Exercise requirements — Leave out the pictures and repeat every record exactly.

[Records from a data collection]
______________________________
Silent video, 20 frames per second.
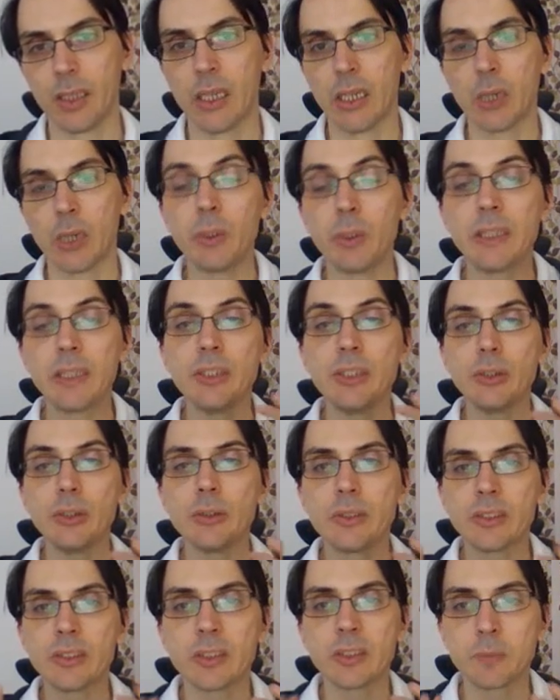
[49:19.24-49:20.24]
We can
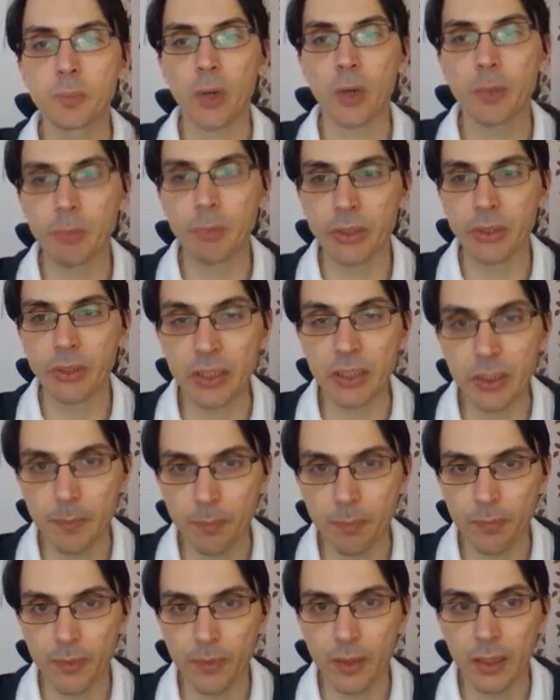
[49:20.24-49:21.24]
use this property
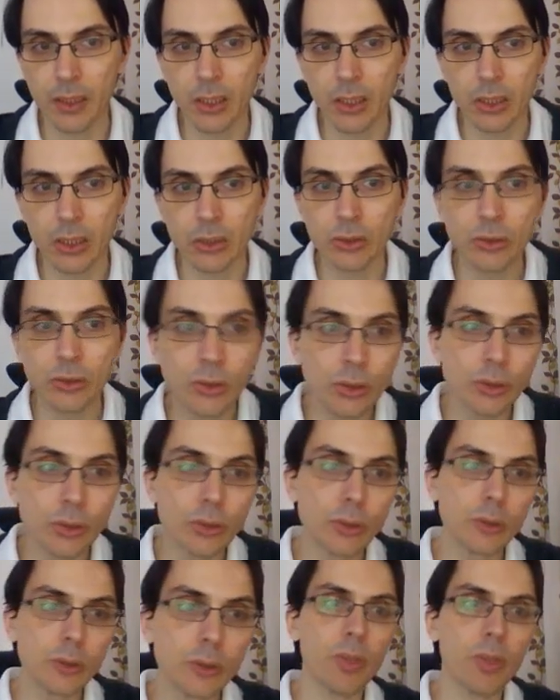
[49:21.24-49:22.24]

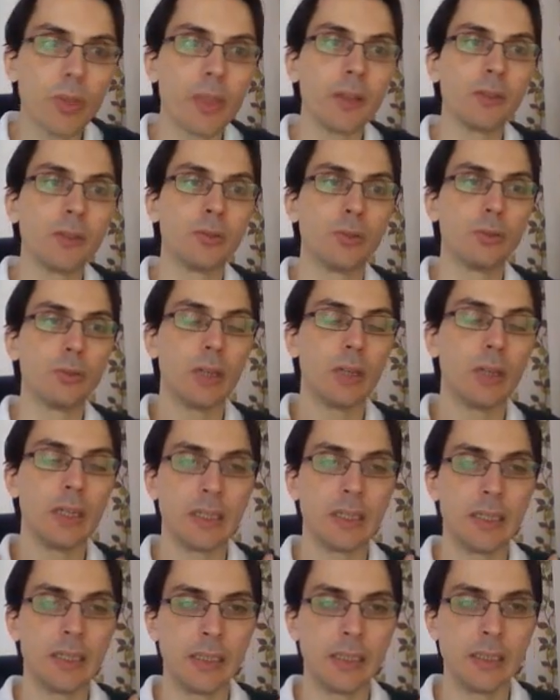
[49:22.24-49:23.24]
to do
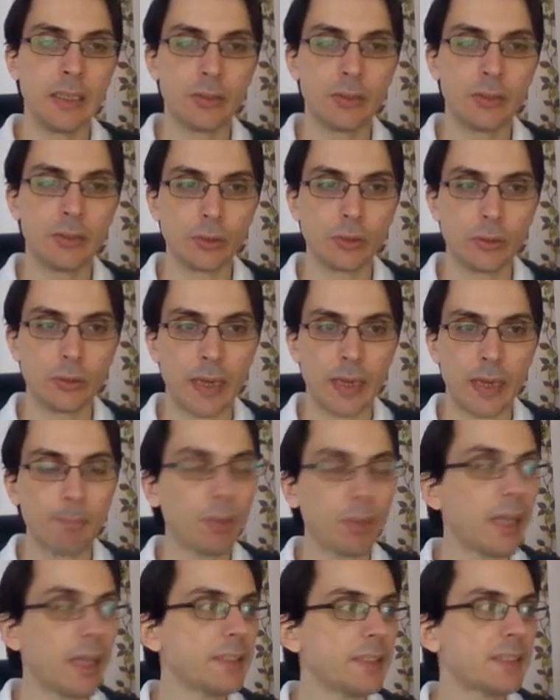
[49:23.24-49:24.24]
uh, to
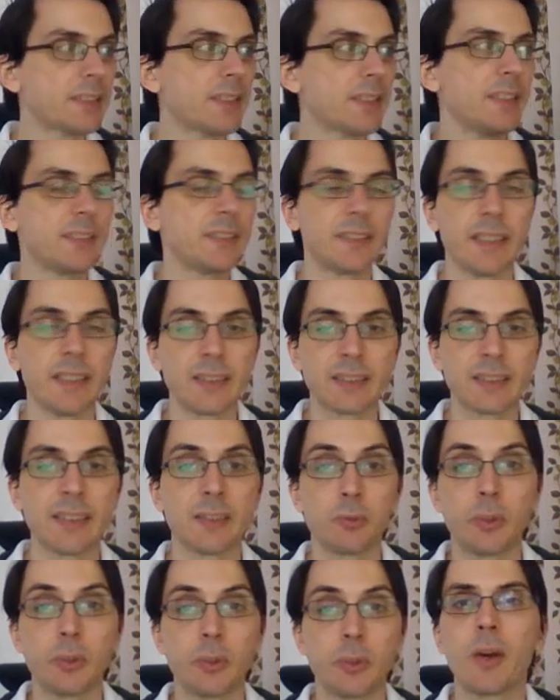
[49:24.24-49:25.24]
apply statistics that
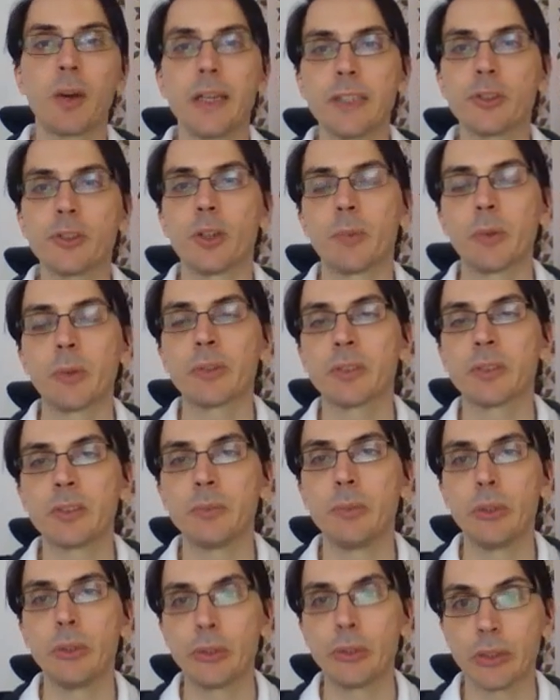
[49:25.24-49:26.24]
require normal
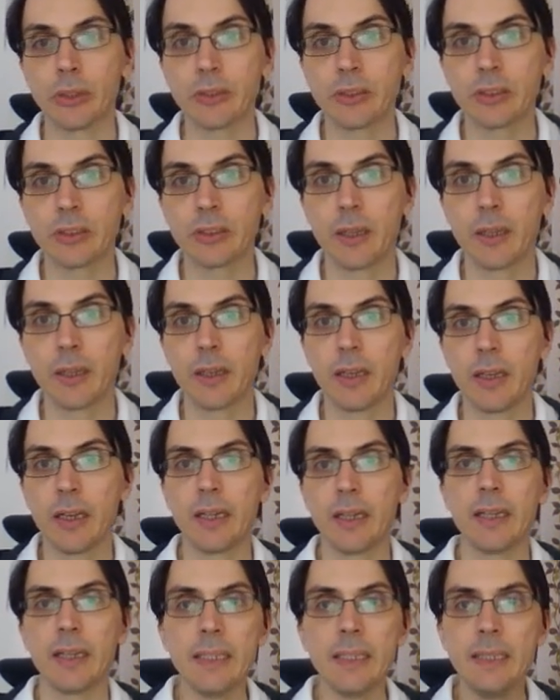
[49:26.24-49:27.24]
distributions,
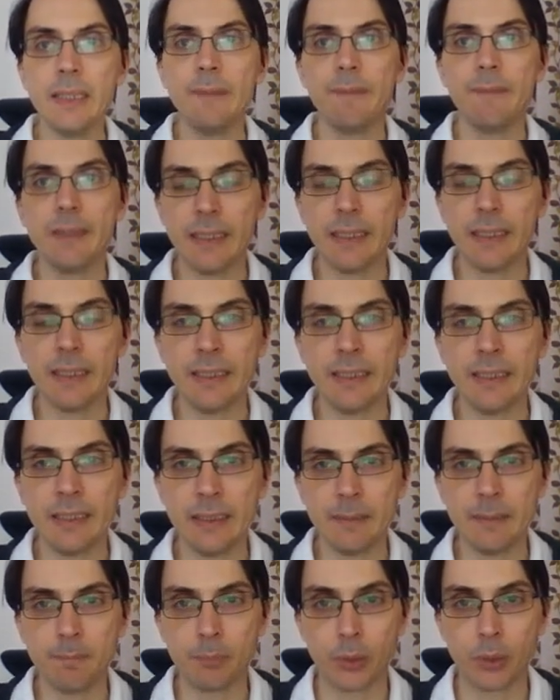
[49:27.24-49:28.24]
even
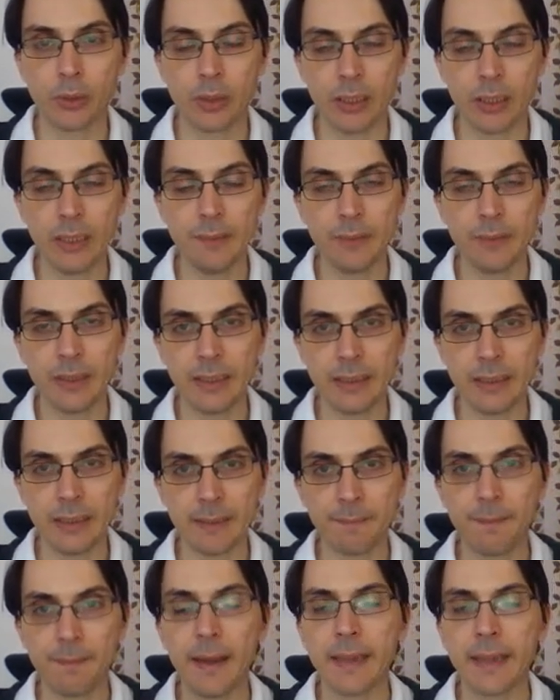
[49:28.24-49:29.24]
in even in
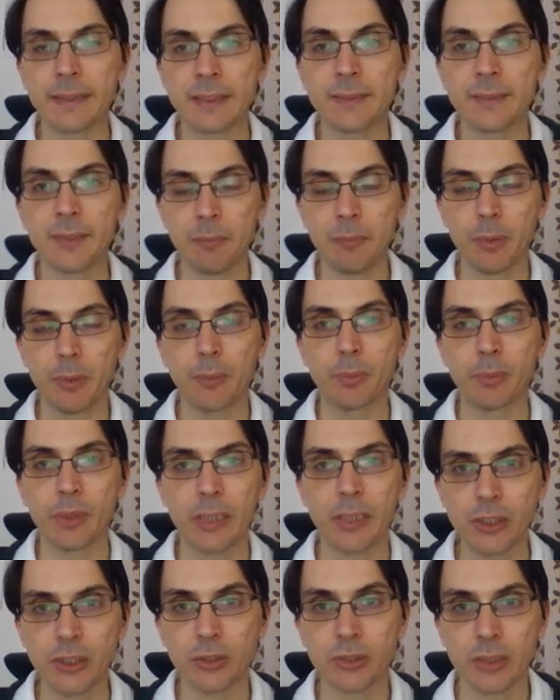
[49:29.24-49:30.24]
effects, even in
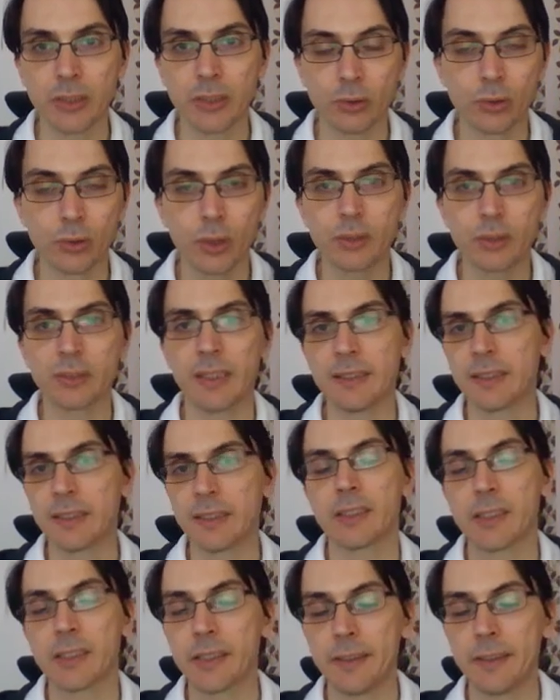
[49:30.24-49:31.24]
populations that not
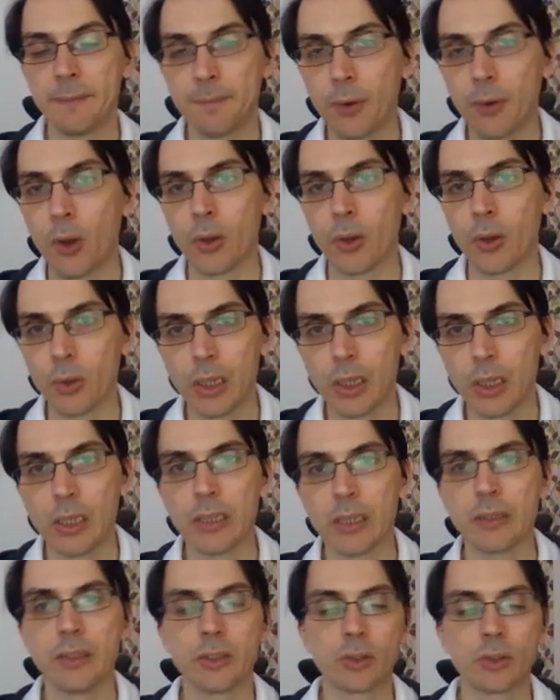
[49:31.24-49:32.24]
necessarily follow
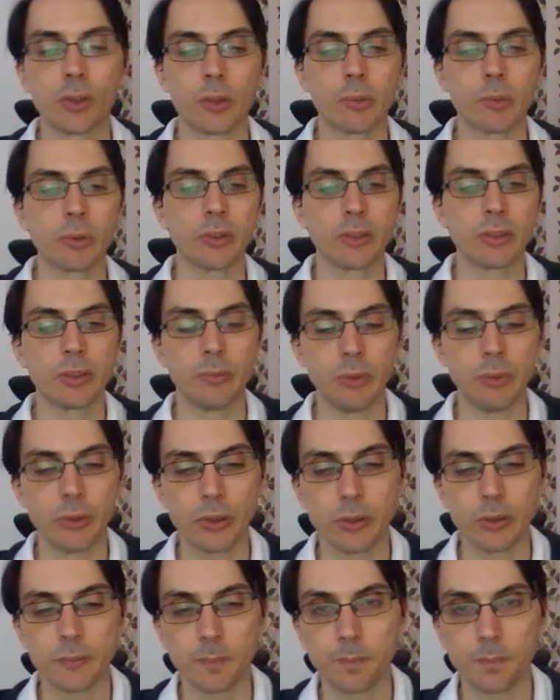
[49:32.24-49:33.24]
this normal distribution.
______________________________
Written answer —
Silent video, 20 frames per second.
[49:19.24-49:20.24]
We can
[49:20.24-49:21.24]
use this property
[49:21.24-49:22.24]

[49:22.24-49:23.24]
to do
[49:23.24-49:24.24]
uh, to
[49:24.24-49:25.24]
apply statistics that
[49:25.24-49:26.24]
require normal
[49:26.24-49:27.24]
distributions,
[49:27.24-49:28.24]
even
[49:28.24-49:29.24]
in even in
[49:29.24-49:30.24]
effects, even in
[49:30.24-49:31.24]
populations that not
[49:31.24-49:32.24]
necessarily follow
[49:32.24-49:33.24]
this normal distribution.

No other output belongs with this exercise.